We evolved as omnivores, requiring meat as well as plant matter to survive, regardless of if t is humane or not. Therefore, "wrong" is a relative thing. — Life101
We evolved to do all sorts of things, but it does not follow from this that we
should do them. Indeed, we evolved to be able to consciously evaluate our actions and thus ascribe a moral value to them so it's entirely reasonable to
claim that killing animals for food is wrong. However, what makes an action morally 'wrong' or 'right' is the consistency of the arguments put forward for not doing so in accordance with the presuppositions on which these arguments are based. What makes an action
ethical is the strength of the arguments
and the presuppositions. Vegan arguments proceed logically from their presuppositions, and thus are internally consistent. However, vegan presuppositions are extremely flimsy.
Whilst is certainly true that, with care, a human can survive on an exclusively plant based diet, it does not follow that we
should follow a plant based diet. Animal flesh may not be 'necessary' for survival, but since survival is not the sole goal of most humans, vegans must provide other arguments for not killing and eating animals. Indeed, humans can also survive exclusively on animal produce, so we could argue that plant based foods are not 'necessary' either.

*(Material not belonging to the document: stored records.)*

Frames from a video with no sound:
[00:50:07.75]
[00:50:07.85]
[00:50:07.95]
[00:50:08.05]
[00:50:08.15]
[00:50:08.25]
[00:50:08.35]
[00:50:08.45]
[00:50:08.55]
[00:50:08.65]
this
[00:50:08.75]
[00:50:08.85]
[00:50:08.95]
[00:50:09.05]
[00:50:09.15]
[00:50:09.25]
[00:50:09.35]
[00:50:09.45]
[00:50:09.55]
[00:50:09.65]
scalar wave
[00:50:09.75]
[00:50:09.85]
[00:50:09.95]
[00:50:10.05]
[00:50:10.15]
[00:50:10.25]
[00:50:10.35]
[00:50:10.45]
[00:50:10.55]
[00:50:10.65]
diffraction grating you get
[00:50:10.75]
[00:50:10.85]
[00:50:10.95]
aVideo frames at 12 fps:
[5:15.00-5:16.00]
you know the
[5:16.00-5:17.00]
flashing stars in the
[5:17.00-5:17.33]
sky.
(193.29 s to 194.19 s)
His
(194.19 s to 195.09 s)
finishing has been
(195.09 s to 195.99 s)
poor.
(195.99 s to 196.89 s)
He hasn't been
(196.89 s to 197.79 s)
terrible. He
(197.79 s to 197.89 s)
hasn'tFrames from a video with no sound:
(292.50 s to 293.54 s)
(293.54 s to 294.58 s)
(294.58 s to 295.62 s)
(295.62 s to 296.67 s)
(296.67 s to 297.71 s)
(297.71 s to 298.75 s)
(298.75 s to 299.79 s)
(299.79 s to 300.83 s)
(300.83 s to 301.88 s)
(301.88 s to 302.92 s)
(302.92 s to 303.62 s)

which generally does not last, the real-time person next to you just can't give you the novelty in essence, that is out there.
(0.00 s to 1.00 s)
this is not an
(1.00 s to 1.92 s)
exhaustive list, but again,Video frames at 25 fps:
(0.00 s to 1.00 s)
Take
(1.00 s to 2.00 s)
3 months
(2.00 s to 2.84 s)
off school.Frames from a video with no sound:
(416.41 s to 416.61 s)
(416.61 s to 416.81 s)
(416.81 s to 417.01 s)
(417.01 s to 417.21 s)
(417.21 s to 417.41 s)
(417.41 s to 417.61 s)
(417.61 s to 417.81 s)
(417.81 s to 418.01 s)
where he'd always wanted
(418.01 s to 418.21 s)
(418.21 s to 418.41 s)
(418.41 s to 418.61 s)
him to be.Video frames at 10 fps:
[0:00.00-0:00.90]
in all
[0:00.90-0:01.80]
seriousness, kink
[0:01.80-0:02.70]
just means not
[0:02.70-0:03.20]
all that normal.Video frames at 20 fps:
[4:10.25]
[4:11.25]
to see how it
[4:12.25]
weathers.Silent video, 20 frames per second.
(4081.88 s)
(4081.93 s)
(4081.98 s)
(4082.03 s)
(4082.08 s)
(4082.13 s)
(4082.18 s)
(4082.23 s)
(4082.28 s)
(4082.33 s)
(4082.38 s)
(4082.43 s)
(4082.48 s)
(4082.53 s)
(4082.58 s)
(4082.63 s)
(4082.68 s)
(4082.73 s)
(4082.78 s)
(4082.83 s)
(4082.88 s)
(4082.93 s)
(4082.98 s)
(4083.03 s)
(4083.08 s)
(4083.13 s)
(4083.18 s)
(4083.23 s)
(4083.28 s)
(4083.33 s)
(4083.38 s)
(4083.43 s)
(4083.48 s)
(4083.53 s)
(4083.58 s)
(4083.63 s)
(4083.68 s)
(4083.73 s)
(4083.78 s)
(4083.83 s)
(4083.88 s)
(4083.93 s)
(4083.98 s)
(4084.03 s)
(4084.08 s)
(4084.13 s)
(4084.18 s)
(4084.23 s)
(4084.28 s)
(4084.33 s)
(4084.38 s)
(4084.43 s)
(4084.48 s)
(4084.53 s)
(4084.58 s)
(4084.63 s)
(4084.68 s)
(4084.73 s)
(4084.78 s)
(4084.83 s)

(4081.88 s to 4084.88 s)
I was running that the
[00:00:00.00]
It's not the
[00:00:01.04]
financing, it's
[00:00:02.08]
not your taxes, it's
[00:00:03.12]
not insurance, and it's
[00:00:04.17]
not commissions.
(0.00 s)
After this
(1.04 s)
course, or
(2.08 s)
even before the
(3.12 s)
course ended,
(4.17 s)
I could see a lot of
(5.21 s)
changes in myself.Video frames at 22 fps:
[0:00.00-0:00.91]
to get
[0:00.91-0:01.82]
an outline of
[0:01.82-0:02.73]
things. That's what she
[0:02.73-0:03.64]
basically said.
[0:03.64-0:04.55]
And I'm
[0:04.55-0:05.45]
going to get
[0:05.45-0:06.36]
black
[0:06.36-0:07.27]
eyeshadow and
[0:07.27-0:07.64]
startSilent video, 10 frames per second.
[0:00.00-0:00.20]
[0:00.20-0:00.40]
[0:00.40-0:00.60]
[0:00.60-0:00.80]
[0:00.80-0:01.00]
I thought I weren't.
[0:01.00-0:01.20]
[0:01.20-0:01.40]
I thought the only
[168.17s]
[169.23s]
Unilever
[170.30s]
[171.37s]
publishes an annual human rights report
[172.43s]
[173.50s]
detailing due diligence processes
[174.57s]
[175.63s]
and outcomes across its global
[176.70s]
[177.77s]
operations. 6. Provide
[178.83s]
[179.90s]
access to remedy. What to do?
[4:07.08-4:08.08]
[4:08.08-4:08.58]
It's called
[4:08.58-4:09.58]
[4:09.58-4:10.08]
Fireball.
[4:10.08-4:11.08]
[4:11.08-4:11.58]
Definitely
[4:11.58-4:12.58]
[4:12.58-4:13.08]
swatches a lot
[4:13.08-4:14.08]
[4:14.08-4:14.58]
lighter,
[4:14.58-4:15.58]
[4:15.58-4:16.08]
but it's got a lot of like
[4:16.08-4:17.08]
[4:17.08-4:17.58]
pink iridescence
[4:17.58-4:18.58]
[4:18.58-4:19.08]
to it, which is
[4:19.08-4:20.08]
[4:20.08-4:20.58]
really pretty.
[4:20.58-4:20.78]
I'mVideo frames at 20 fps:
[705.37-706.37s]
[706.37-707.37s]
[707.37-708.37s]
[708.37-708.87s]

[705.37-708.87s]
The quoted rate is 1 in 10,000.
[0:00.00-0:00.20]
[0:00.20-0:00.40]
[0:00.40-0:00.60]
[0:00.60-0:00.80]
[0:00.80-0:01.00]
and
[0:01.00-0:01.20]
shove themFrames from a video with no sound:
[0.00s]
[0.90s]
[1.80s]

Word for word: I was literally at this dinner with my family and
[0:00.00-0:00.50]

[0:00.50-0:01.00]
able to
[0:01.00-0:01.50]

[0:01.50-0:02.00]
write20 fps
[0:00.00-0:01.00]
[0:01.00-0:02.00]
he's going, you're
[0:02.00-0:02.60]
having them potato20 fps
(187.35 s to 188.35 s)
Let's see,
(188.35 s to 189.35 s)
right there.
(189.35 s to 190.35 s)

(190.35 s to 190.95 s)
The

So why not animal flesh? Vegans claim that meat eating causes suffering. This is an intuitive claim based on an analogy between humans and animals. Since we generally accept that it is wrong to cause suffering to other humans, it appears to follow, by analogy, that if animals can suffer, it must be wrong to cause suffering to them also. There are all sorts of problems with this; qualitative and quantitative aspects of suffering for example. We know that humans suffer differently between individuals, so how can we even begin to quantify animal suffering? At best, all we can say is that animals experience something analogous to human suffering. We cannot begin to ascribe it quantities and qualities. Nevertheless, let's concede this to the vegans:
It is wrong to cause suffering.
However, it is conceivable that suffering could be eliminated from the supply chain. If I were to die instantly in the next few minutes, it's hard to see how I would suffer. Likewise, a quick and painless death for an animal is not in itself 'suffering'. Going even further, a mutation could conceivably result in an animal that 'wants' to be eaten so not only would it not suffer, it would actually benefit from being eaten.
If we can remove suffering from the equation, what other reasons are there to not consume animals? The environmental argument proposes that animal production is inefficient since it involves a seemingly disproportionate ratio of biomass vs nutrition. Whilst this is true, it is only 'wrong' if we accept the unstated premise that 'we should always minimise biomass'. Animals' consumption of plant biomass is an inevitable part of the trophic web. If it we could fine tune it so that it was not environmentally damaging, this objection to meat consumption dissolves. Indeed, meat consumption may even be an environmental boon; take the European peasant's pig which consumed organic waste including human faeces and was then killed for food. Surely, this pig is the opposite of environmentally damaging and should be encouraged? An animal like this could thrive in a vegan household since vegans defecate up to twenty times more than normal people and this huge amount of vegan faeces places a great deal of strain on sewage services and scarce water supplies.
Vegans are also frustratingly inconsistent in their approach to plant suffering. It does not follow that since it is seemingly impossible to empathise with plant life due to its difference to us that it is therefore acceptable to eat it. Humans do not provide the benchmark of suffering by which all other life forms may be measured. It may be that plant suffering is greater than animal suffering precisely because they don't possess animal sensory apparatus; who knows? But in order to be consistent regarding their desire to prevent suffering, vegans should accept their ignorance, err on the side of caution and avoid eating plants altogether. Of course, they do not do this, instead they make hasty presuppositions of convenience that allow them to do continue to do what they want
and to retain their purported moral superiority.
My problem with vegans is not what they eat; I don't care, but I don't think they should care what I eat either since they are incapable of convincing anyone but themselves that the underlying assumptions of their morality stand up to ethical scrutiny.